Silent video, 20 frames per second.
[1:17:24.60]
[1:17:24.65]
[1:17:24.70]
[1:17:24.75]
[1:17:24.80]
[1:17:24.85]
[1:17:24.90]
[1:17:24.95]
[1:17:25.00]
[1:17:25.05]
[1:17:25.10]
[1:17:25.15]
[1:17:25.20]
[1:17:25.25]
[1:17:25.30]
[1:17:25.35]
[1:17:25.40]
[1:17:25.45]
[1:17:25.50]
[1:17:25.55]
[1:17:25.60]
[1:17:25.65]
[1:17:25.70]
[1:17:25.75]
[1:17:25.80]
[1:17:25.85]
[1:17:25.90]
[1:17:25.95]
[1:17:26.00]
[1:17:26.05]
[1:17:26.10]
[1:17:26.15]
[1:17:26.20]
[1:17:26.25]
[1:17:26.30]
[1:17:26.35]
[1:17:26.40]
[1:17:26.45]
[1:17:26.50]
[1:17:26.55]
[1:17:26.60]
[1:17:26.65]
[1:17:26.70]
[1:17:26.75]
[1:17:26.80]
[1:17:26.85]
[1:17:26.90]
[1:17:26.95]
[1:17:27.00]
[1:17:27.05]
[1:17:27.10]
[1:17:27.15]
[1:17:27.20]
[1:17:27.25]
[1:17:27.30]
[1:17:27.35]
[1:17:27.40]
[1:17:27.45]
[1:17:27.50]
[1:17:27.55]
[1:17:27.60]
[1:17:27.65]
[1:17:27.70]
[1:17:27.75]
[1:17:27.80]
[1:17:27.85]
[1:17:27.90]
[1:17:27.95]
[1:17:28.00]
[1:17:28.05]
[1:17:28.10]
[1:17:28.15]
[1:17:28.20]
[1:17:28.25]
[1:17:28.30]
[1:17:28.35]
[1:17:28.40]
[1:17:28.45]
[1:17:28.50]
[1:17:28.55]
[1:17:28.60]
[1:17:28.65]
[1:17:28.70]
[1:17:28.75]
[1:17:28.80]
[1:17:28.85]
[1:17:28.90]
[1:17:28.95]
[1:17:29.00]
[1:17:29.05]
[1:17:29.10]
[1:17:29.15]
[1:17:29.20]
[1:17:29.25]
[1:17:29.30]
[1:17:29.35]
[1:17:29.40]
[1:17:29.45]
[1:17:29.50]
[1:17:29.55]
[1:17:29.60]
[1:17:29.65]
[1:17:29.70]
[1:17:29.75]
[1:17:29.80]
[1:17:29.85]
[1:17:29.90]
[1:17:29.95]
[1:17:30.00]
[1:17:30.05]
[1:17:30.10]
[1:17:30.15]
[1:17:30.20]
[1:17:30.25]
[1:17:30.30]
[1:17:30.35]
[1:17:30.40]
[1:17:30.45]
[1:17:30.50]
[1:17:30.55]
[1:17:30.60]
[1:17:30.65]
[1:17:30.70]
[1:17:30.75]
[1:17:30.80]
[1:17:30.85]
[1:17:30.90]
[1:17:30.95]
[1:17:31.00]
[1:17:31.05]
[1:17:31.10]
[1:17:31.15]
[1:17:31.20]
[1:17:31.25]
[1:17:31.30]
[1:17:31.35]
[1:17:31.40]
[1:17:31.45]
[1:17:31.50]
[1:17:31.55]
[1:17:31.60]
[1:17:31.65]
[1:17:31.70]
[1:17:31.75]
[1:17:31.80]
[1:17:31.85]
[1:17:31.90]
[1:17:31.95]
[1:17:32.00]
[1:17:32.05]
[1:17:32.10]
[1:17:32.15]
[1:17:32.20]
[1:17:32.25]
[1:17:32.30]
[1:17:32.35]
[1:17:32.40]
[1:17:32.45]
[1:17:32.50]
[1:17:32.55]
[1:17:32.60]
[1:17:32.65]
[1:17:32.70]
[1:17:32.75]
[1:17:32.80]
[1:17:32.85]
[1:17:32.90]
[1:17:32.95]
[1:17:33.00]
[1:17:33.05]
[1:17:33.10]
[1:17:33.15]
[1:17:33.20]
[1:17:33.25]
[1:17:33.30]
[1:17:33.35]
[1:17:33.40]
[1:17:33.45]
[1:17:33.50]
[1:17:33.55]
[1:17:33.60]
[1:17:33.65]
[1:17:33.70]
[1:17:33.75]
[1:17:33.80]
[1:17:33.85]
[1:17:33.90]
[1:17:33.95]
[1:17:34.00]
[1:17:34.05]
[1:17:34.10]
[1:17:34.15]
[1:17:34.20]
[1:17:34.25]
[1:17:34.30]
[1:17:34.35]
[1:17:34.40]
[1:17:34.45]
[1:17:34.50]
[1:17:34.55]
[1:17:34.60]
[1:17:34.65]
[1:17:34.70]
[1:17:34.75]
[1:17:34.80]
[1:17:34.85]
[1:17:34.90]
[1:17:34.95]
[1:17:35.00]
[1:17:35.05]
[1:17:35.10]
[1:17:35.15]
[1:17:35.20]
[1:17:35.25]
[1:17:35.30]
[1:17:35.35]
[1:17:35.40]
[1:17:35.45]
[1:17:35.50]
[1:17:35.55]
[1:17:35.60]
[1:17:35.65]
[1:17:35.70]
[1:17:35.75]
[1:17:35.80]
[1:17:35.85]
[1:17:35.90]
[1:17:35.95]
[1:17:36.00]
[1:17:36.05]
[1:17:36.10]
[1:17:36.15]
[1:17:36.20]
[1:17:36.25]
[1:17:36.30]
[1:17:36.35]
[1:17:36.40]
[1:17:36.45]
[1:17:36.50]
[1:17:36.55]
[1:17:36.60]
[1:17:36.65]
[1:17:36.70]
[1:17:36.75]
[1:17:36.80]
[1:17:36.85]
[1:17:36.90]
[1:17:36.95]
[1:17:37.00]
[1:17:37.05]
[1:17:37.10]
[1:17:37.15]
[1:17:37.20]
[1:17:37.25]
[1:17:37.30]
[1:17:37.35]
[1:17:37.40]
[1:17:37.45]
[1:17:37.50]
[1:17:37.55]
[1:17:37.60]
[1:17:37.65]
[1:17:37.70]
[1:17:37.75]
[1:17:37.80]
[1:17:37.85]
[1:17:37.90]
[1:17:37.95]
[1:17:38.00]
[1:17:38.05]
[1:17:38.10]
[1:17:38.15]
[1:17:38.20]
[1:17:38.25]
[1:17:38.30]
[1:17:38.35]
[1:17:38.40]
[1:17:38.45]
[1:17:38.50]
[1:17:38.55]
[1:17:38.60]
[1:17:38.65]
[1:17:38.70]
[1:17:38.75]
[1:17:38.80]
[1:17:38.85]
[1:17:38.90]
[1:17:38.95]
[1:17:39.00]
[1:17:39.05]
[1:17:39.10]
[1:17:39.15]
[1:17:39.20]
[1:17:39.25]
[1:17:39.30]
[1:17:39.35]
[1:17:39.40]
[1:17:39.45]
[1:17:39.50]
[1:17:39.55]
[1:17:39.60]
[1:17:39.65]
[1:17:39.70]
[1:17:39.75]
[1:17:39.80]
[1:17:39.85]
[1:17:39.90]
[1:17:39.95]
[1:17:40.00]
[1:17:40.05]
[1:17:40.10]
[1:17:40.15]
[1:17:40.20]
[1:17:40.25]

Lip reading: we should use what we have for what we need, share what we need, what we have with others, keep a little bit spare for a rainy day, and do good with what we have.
- - -
#### [Task instructions]
Taking the entries above, restate exactly those lines that fall between the line with "[1:17:36.30]" and the line with "[1:17:38.30]", keeping both of those lines too.

#### [Written solution]
[1:17:36.30]
[1:17:36.35]
[1:17:36.40]
[1:17:36.45]
[1:17:36.50]
[1:17:36.55]
[1:17:36.60]
[1:17:36.65]
[1:17:36.70]
[1:17:36.75]
[1:17:36.80]
[1:17:36.85]
[1:17:36.90]
[1:17:36.95]
[1:17:37.00]
[1:17:37.05]
[1:17:37.10]
[1:17:37.15]
[1:17:37.20]
[1:17:37.25]
[1:17:37.30]
[1:17:37.35]
[1:17:37.40]
[1:17:37.45]
[1:17:37.50]
[1:17:37.55]
[1:17:37.60]
[1:17:37.65]
[1:17:37.70]
[1:17:37.75]
[1:17:37.80]
[1:17:37.85]
[1:17:37.90]
[1:17:37.95]
[1:17:38.00]
[1:17:38.05]
[1:17:38.10]
[1:17:38.15]
[1:17:38.20]
[1:17:38.25]
[1:17:38.30]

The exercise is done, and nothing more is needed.